Untitled. From the project Silence
Pawel Althamer
- Category
- MediumPastel, watercolo and varnish on corrugated cardboard
- Dimensions166 × 87 cm
- Сollection
- Inventory numberМСИГ_ОФ_229/2_Г_105/1
- Acquired from
- Year of acquisition2025
Keywords
About the work
Paweł Althamer is a Polish artist, sculptor, and performance artist, and a key figures from Kowalnia (“The Forge”), Grzegorz Kowalski’s studio at the Academy of Fine Arts in Warsaw, which shaped the direction of Polish art in the 1990s. In his practice, Althamer uses unconventional materials, psychophysical techniques, and various forms of social interaction. His collaborations with the Nowolipie group, which supports people with multiple sclerosis, as well as projects such as Common Task with residents of Warsaw’s Bródno district and Einstein Class with troubled teenagers, demonstrate the artist’s interest in participatory art and in blurring the boundaries between art and life. For Althamer, such interaction is not only a therapeutic process but also a way to help people who are often invisible to society reintegrate socially.

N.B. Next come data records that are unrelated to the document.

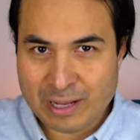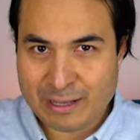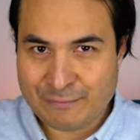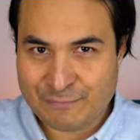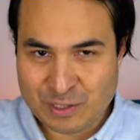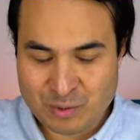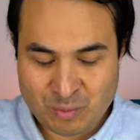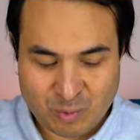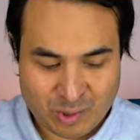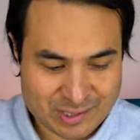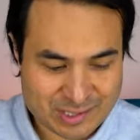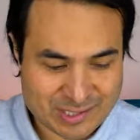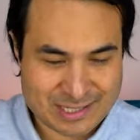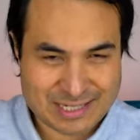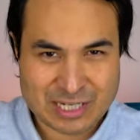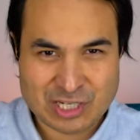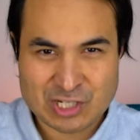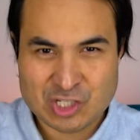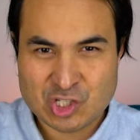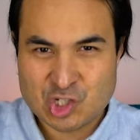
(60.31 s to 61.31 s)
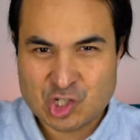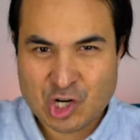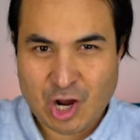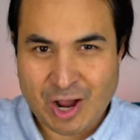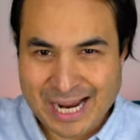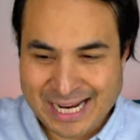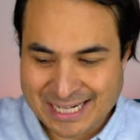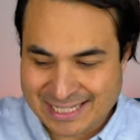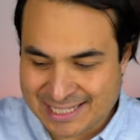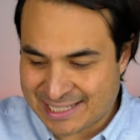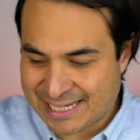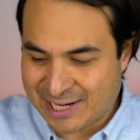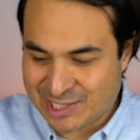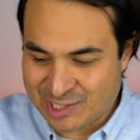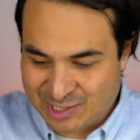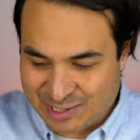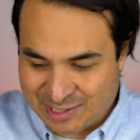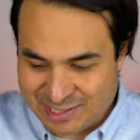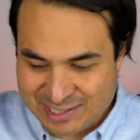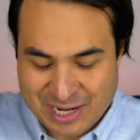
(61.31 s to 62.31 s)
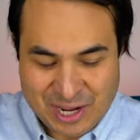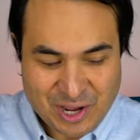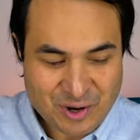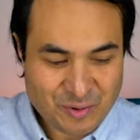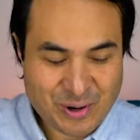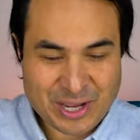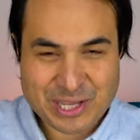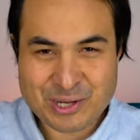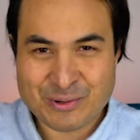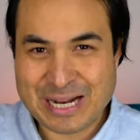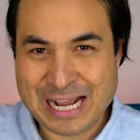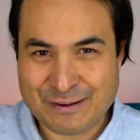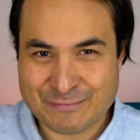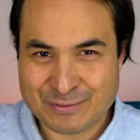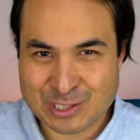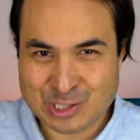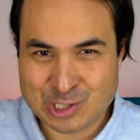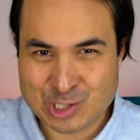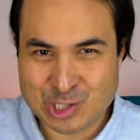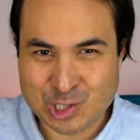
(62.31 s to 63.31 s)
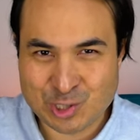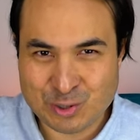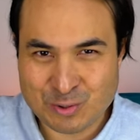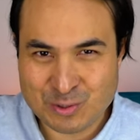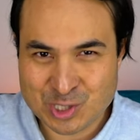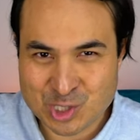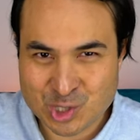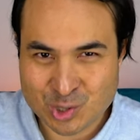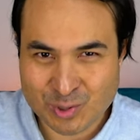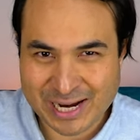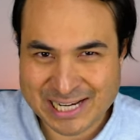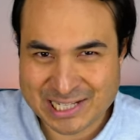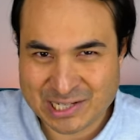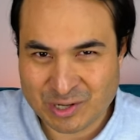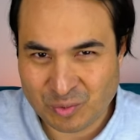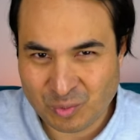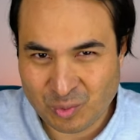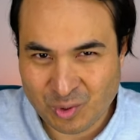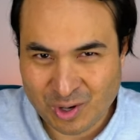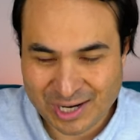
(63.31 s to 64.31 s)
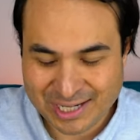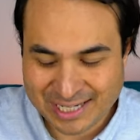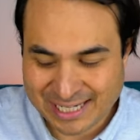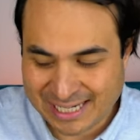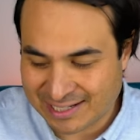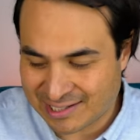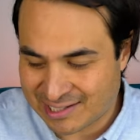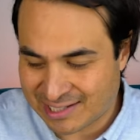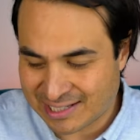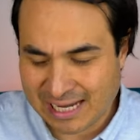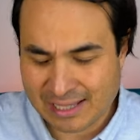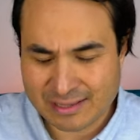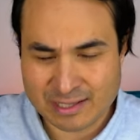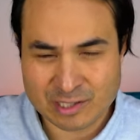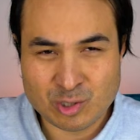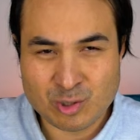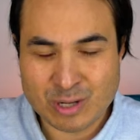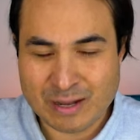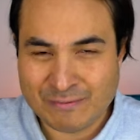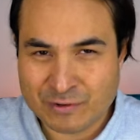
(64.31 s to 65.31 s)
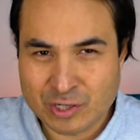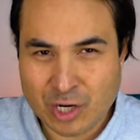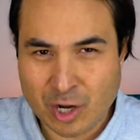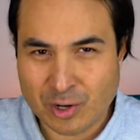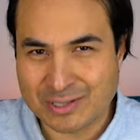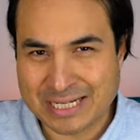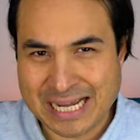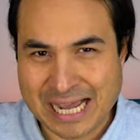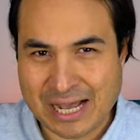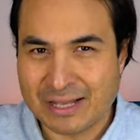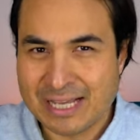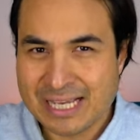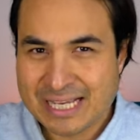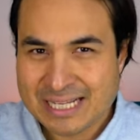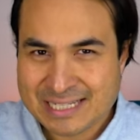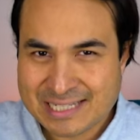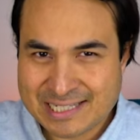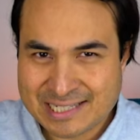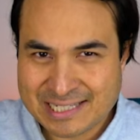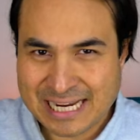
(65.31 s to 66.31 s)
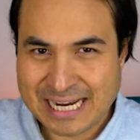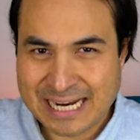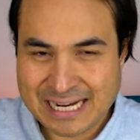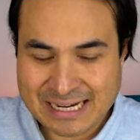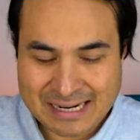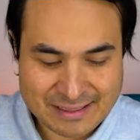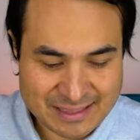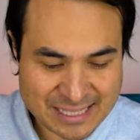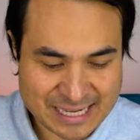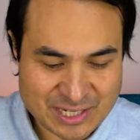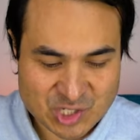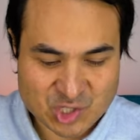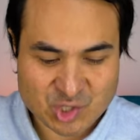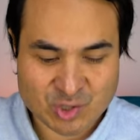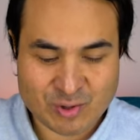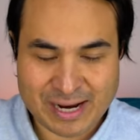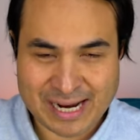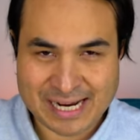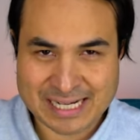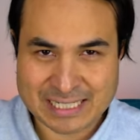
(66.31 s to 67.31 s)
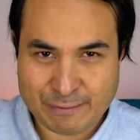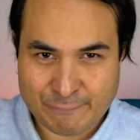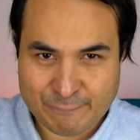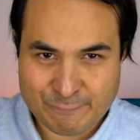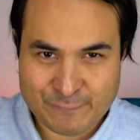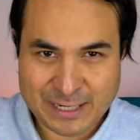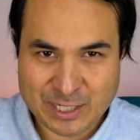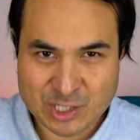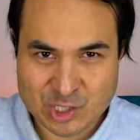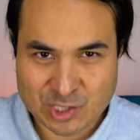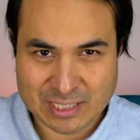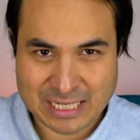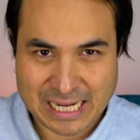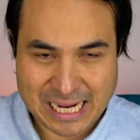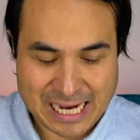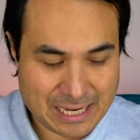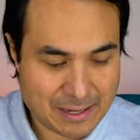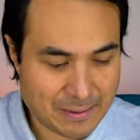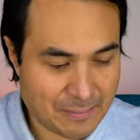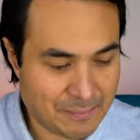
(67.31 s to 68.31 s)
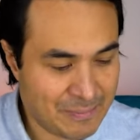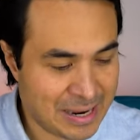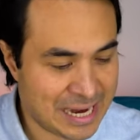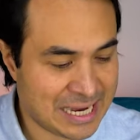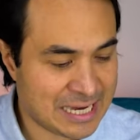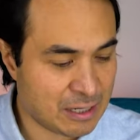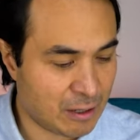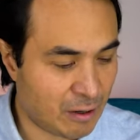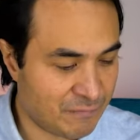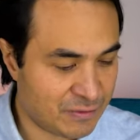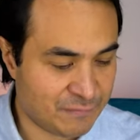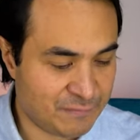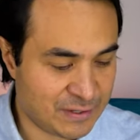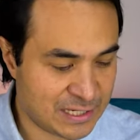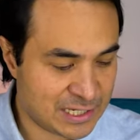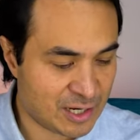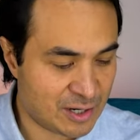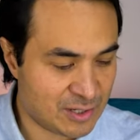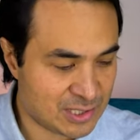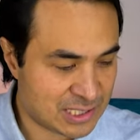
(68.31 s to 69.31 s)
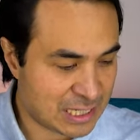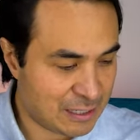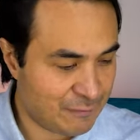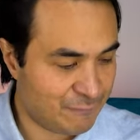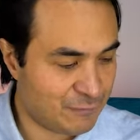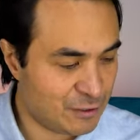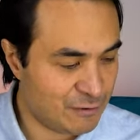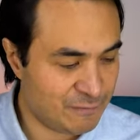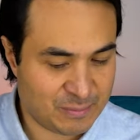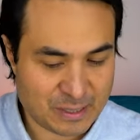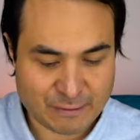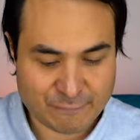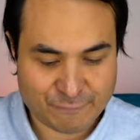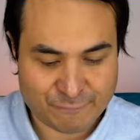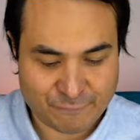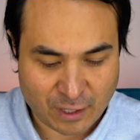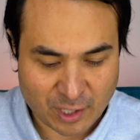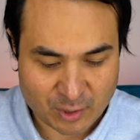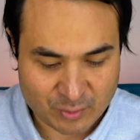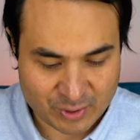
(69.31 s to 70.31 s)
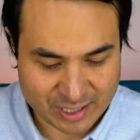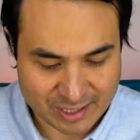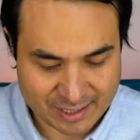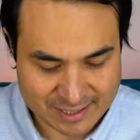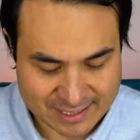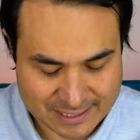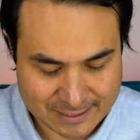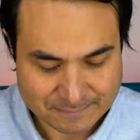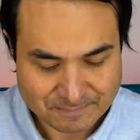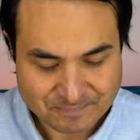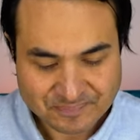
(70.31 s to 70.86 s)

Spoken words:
if you wanted, giant sessions where you would have the two trays working together. You have no doubt seen these trays featured in many of the videos if you've been following us.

In 2021, the artist created a small, landscaped garden next to Garage Museum of Contemporary Art, where otherwise incompatible plants were brought together. It was intended as a space for meditation and contemplation. The installation, titled Silence, was conceived as a meeting place for different social groups, where spiritual and physical practices as well as audio‑description‑based mediations offered new ways to experience reality. The graphic works Untitled were created during the preparation of the installation and involved the local community in collective co‑creation. Together with project curator Andrey Misiano, Althamer organized a house party with artists, musicians, designers, gallerists, and friends, inviting them to record their impressions of the gathering on paper. The artist outlined the composition, while participants filled it with spontaneous gestures: some left playful inscriptions, others wrote down the Bitcoin exchange rate, and someone simply ran a hand across the sheet. The resulting multilayered drawings became a “diary” of collective experience. These works capture the process of shared action in which the boundaries of authorship dissolve and the artistic act becomes a form of communication and spontaneous togetherness.